PROMPT |
Go through the entries below from the first line and transcribe each one exactly, ending with the line that contains "[0:02.08-0:03.12]".
═══
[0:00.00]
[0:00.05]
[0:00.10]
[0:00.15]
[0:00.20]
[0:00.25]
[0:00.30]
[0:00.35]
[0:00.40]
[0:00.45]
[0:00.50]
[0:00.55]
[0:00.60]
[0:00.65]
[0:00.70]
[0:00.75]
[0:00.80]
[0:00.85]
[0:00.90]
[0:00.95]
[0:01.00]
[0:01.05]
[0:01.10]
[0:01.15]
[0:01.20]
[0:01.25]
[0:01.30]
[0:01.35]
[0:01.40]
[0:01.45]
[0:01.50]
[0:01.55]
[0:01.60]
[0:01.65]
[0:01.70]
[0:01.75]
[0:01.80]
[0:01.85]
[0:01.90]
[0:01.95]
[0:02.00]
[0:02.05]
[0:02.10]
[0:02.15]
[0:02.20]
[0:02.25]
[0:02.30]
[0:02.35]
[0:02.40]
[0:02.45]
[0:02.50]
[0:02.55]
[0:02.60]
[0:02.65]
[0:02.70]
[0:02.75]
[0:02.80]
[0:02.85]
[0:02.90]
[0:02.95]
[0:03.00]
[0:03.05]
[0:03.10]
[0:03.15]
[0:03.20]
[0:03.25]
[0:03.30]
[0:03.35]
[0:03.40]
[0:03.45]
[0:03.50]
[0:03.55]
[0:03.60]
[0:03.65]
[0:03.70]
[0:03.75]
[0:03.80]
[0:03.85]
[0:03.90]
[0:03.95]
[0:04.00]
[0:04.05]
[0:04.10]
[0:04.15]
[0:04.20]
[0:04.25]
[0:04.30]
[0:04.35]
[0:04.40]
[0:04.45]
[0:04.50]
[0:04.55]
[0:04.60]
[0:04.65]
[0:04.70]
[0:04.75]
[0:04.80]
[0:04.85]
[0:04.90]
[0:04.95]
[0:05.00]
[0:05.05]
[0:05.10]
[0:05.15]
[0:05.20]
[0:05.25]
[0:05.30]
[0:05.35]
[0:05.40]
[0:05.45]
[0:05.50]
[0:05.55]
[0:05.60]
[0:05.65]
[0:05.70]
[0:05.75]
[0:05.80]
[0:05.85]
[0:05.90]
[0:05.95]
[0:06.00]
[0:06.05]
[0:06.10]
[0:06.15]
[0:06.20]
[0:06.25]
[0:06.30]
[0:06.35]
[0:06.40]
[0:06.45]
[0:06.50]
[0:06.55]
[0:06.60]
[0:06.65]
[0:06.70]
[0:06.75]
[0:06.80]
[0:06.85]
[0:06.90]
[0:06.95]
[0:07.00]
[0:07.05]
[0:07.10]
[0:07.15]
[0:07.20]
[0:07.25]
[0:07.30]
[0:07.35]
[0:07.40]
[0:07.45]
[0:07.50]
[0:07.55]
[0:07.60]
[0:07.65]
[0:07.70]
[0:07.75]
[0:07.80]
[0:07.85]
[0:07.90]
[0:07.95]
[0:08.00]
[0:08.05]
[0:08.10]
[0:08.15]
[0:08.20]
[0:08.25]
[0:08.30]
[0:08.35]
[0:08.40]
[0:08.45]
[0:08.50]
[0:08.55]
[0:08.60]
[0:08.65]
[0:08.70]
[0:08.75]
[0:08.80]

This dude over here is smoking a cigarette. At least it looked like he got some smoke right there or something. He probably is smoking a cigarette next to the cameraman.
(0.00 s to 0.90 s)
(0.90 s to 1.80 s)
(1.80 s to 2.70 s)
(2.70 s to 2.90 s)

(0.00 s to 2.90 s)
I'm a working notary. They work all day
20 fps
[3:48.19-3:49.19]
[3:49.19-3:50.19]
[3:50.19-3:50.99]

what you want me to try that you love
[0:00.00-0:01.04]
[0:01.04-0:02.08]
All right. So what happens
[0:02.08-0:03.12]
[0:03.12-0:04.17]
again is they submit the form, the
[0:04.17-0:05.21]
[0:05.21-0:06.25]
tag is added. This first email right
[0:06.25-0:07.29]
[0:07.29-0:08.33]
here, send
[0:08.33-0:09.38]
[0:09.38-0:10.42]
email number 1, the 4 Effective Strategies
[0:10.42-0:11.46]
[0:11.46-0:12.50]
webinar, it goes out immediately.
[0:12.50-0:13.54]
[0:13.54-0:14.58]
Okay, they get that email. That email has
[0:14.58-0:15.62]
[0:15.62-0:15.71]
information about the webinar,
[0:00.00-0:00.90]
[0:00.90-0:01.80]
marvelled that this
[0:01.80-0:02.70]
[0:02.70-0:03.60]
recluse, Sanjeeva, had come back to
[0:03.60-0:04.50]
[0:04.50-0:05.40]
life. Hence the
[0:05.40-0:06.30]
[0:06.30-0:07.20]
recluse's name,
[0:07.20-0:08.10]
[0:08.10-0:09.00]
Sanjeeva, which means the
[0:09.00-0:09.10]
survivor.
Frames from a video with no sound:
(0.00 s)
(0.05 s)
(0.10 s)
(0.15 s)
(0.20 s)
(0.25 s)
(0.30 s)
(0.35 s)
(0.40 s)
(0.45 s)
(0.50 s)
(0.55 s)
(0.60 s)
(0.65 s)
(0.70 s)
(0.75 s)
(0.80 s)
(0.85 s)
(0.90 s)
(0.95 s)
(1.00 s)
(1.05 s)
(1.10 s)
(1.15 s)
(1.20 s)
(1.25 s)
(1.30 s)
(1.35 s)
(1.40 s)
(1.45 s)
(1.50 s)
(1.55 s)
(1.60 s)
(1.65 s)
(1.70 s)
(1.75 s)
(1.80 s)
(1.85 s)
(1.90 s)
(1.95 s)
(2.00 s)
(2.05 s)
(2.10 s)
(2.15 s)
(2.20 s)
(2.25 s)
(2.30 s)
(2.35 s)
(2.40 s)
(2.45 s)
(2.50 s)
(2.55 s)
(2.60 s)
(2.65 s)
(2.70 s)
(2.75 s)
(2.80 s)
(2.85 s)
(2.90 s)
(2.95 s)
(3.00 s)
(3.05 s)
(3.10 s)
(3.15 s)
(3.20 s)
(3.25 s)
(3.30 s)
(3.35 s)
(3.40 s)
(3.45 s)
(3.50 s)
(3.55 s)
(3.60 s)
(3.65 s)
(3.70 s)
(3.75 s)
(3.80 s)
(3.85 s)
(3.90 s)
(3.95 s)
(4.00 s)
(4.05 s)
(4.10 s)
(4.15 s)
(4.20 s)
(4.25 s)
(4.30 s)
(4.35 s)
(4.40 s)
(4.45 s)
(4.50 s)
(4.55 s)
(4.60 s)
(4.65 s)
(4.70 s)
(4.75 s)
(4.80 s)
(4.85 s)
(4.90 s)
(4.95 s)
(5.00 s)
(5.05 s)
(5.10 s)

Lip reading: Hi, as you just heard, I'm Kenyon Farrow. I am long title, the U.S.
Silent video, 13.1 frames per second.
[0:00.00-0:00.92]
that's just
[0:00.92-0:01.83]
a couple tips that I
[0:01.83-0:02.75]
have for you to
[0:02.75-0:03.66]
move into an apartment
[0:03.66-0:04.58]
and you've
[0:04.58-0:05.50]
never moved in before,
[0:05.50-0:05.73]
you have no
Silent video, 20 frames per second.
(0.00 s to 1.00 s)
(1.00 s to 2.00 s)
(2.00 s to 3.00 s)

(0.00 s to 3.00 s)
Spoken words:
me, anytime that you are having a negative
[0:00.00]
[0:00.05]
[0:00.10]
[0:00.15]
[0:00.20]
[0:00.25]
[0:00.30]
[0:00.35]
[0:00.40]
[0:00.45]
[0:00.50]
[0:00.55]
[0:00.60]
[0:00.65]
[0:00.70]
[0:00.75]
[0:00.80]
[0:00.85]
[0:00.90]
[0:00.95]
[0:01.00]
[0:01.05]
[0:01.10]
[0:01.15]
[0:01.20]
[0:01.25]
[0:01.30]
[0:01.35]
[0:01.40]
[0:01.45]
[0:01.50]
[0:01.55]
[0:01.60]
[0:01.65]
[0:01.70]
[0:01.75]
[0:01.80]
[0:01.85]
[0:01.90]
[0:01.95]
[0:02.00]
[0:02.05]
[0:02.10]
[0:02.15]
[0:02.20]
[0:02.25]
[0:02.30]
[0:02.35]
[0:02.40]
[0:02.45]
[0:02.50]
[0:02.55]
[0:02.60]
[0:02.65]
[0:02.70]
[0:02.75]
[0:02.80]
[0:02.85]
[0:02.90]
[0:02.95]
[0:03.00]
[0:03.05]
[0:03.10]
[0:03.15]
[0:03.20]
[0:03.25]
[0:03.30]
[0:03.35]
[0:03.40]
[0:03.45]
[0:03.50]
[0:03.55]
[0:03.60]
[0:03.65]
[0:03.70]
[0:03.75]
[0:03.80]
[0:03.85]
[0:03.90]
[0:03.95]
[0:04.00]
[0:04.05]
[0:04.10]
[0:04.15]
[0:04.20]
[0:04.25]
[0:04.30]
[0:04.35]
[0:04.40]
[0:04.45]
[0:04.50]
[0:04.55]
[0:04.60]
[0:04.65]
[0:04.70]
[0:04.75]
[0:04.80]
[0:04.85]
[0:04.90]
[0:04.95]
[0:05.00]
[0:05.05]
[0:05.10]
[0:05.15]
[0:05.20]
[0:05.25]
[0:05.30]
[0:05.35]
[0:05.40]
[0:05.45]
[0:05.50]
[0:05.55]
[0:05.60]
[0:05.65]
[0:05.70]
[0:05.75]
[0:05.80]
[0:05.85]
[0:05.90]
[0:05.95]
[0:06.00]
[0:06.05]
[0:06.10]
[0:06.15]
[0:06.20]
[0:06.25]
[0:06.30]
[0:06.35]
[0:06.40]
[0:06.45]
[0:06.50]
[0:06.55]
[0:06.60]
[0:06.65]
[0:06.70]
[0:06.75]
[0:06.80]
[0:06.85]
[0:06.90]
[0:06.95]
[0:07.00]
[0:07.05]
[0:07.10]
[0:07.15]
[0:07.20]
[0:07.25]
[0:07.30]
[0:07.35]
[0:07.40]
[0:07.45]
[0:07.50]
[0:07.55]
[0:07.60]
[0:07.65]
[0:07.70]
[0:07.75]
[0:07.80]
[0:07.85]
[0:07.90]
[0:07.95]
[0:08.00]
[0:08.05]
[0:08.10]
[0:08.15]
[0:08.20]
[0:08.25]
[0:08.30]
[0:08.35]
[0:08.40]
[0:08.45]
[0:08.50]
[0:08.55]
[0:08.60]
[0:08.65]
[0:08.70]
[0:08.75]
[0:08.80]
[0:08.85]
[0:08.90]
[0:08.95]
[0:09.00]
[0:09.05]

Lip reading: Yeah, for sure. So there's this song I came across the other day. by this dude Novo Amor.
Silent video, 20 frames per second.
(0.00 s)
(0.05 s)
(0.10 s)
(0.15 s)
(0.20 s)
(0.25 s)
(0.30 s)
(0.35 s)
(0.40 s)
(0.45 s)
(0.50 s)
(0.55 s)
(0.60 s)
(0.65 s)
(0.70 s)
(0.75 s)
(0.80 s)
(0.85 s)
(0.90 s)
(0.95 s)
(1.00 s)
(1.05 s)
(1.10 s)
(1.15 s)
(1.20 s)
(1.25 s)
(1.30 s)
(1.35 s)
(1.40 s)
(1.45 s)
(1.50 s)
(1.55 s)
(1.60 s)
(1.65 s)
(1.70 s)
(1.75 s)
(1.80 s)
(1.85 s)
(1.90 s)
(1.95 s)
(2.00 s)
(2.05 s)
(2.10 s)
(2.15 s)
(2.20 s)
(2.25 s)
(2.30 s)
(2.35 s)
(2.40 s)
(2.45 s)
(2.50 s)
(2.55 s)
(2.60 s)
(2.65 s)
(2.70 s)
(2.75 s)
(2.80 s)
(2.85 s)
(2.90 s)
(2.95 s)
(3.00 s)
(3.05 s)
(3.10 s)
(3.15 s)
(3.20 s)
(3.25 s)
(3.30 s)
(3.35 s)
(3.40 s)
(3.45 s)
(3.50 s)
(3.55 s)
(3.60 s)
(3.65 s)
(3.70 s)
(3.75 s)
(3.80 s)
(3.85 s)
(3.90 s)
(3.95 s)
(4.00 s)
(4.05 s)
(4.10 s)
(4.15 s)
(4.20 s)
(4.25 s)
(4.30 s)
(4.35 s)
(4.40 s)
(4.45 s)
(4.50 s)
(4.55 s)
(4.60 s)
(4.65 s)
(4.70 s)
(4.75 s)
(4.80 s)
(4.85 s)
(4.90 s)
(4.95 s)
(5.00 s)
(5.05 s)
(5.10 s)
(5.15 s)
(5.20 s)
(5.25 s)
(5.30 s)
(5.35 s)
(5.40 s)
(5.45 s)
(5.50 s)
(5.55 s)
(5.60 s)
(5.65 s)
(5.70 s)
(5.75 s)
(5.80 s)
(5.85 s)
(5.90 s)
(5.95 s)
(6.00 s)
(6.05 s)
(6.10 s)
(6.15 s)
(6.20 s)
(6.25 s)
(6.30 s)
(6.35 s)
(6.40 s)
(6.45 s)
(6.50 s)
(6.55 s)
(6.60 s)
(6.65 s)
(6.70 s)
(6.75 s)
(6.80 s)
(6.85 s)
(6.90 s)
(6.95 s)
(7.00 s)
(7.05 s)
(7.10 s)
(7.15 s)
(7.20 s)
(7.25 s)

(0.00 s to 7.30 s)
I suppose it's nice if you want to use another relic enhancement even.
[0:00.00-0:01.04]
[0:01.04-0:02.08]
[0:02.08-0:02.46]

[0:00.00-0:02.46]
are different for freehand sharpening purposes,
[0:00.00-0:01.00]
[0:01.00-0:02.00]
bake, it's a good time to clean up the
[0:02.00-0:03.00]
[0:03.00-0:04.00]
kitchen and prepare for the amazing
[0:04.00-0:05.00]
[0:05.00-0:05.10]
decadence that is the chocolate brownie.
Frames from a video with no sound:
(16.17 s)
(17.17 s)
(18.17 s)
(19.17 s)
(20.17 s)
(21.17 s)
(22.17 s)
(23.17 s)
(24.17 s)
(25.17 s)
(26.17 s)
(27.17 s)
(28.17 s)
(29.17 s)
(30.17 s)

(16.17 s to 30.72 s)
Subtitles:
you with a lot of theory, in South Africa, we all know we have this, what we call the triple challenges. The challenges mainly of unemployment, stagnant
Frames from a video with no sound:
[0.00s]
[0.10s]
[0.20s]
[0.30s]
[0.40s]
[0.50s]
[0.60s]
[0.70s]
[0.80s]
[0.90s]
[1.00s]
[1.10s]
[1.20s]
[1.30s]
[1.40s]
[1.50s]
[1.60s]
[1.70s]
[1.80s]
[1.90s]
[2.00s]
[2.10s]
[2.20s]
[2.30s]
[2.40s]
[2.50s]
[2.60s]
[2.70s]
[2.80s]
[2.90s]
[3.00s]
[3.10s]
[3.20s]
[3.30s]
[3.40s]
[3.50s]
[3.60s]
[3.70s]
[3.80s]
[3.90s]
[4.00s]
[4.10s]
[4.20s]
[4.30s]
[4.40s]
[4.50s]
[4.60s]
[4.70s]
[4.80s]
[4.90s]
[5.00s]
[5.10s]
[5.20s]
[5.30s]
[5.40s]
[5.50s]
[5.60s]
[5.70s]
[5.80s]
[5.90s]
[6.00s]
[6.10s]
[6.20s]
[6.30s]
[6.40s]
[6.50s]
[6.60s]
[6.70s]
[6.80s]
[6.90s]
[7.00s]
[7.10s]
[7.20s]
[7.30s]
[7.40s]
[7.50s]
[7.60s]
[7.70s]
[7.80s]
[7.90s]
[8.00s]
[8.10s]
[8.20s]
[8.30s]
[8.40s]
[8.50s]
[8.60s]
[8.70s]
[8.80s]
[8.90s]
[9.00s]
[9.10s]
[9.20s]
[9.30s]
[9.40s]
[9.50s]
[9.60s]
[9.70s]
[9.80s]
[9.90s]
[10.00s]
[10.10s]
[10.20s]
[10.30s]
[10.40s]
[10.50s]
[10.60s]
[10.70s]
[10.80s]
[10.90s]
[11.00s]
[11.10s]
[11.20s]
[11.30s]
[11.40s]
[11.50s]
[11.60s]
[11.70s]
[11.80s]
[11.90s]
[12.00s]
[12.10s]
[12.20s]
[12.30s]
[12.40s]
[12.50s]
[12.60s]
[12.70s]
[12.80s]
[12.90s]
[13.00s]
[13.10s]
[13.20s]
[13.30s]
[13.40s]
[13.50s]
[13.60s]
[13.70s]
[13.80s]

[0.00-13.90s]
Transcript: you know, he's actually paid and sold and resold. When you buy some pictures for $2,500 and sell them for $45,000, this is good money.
═══
ANSWER TO THIS PROBLEM |
[0:00.00]
[0:00.05]
[0:00.10]
[0:00.15]
[0:00.20]
[0:00.25]
[0:00.30]
[0:00.35]
[0:00.40]
[0:00.45]
[0:00.50]
[0:00.55]
[0:00.60]
[0:00.65]
[0:00.70]
[0:00.75]
[0:00.80]
[0:00.85]
[0:00.90]
[0:00.95]
[0:01.00]
[0:01.05]
[0:01.10]
[0:01.15]
[0:01.20]
[0:01.25]
[0:01.30]
[0:01.35]
[0:01.40]
[0:01.45]
[0:01.50]
[0:01.55]
[0:01.60]
[0:01.65]
[0:01.70]
[0:01.75]
[0:01.80]
[0:01.85]
[0:01.90]
[0:01.95]
[0:02.00]
[0:02.05]
[0:02.10]
[0:02.15]
[0:02.20]
[0:02.25]
[0:02.30]
[0:02.35]
[0:02.40]
[0:02.45]
[0:02.50]
[0:02.55]
[0:02.60]
[0:02.65]
[0:02.70]
[0:02.75]
[0:02.80]
[0:02.85]
[0:02.90]
[0:02.95]
[0:03.00]
[0:03.05]
[0:03.10]
[0:03.15]
[0:03.20]
[0:03.25]
[0:03.30]
[0:03.35]
[0:03.40]
[0:03.45]
[0:03.50]
[0:03.55]
[0:03.60]
[0:03.65]
[0:03.70]
[0:03.75]
[0:03.80]
[0:03.85]
[0:03.90]
[0:03.95]
[0:04.00]
[0:04.05]
[0:04.10]
[0:04.15]
[0:04.20]
[0:04.25]
[0:04.30]
[0:04.35]
[0:04.40]
[0:04.45]
[0:04.50]
[0:04.55]
[0:04.60]
[0:04.65]
[0:04.70]
[0:04.75]
[0:04.80]
[0:04.85]
[0:04.90]
[0:04.95]
[0:05.00]
[0:05.05]
[0:05.10]
[0:05.15]
[0:05.20]
[0:05.25]
[0:05.30]
[0:05.35]
[0:05.40]
[0:05.45]
[0:05.50]
[0:05.55]
[0:05.60]
[0:05.65]
[0:05.70]
[0:05.75]
[0:05.80]
[0:05.85]
[0:05.90]
[0:05.95]
[0:06.00]
[0:06.05]
[0:06.10]
[0:06.15]
[0:06.20]
[0:06.25]
[0:06.30]
[0:06.35]
[0:06.40]
[0:06.45]
[0:06.50]
[0:06.55]
[0:06.60]
[0:06.65]
[0:06.70]
[0:06.75]
[0:06.80]
[0:06.85]
[0:06.90]
[0:06.95]
[0:07.00]
[0:07.05]
[0:07.10]
[0:07.15]
[0:07.20]
[0:07.25]
[0:07.30]
[0:07.35]
[0:07.40]
[0:07.45]
[0:07.50]
[0:07.55]
[0:07.60]
[0:07.65]
[0:07.70]
[0:07.75]
[0:07.80]
[0:07.85]
[0:07.90]
[0:07.95]
[0:08.00]
[0:08.05]
[0:08.10]
[0:08.15]
[0:08.20]
[0:08.25]
[0:08.30]
[0:08.35]
[0:08.40]
[0:08.45]
[0:08.50]
[0:08.55]
[0:08.60]
[0:08.65]
[0:08.70]
[0:08.75]
[0:08.80]

This dude over here is smoking a cigarette. At least it looked like he got some smoke right there or something. He probably is smoking a cigarette next to the cameraman.
(0.00 s to 0.90 s)
(0.90 s to 1.80 s)
(1.80 s to 2.70 s)
(2.70 s to 2.90 s)

(0.00 s to 2.90 s)
I'm a working notary. They work all day
20 fps
[3:48.19-3:49.19]
[3:49.19-3:50.19]
[3:50.19-3:50.99]

what you want me to try that you love
[0:00.00-0:01.04]
[0:01.04-0:02.08]
All right. So what happens
[0:02.08-0:03.12]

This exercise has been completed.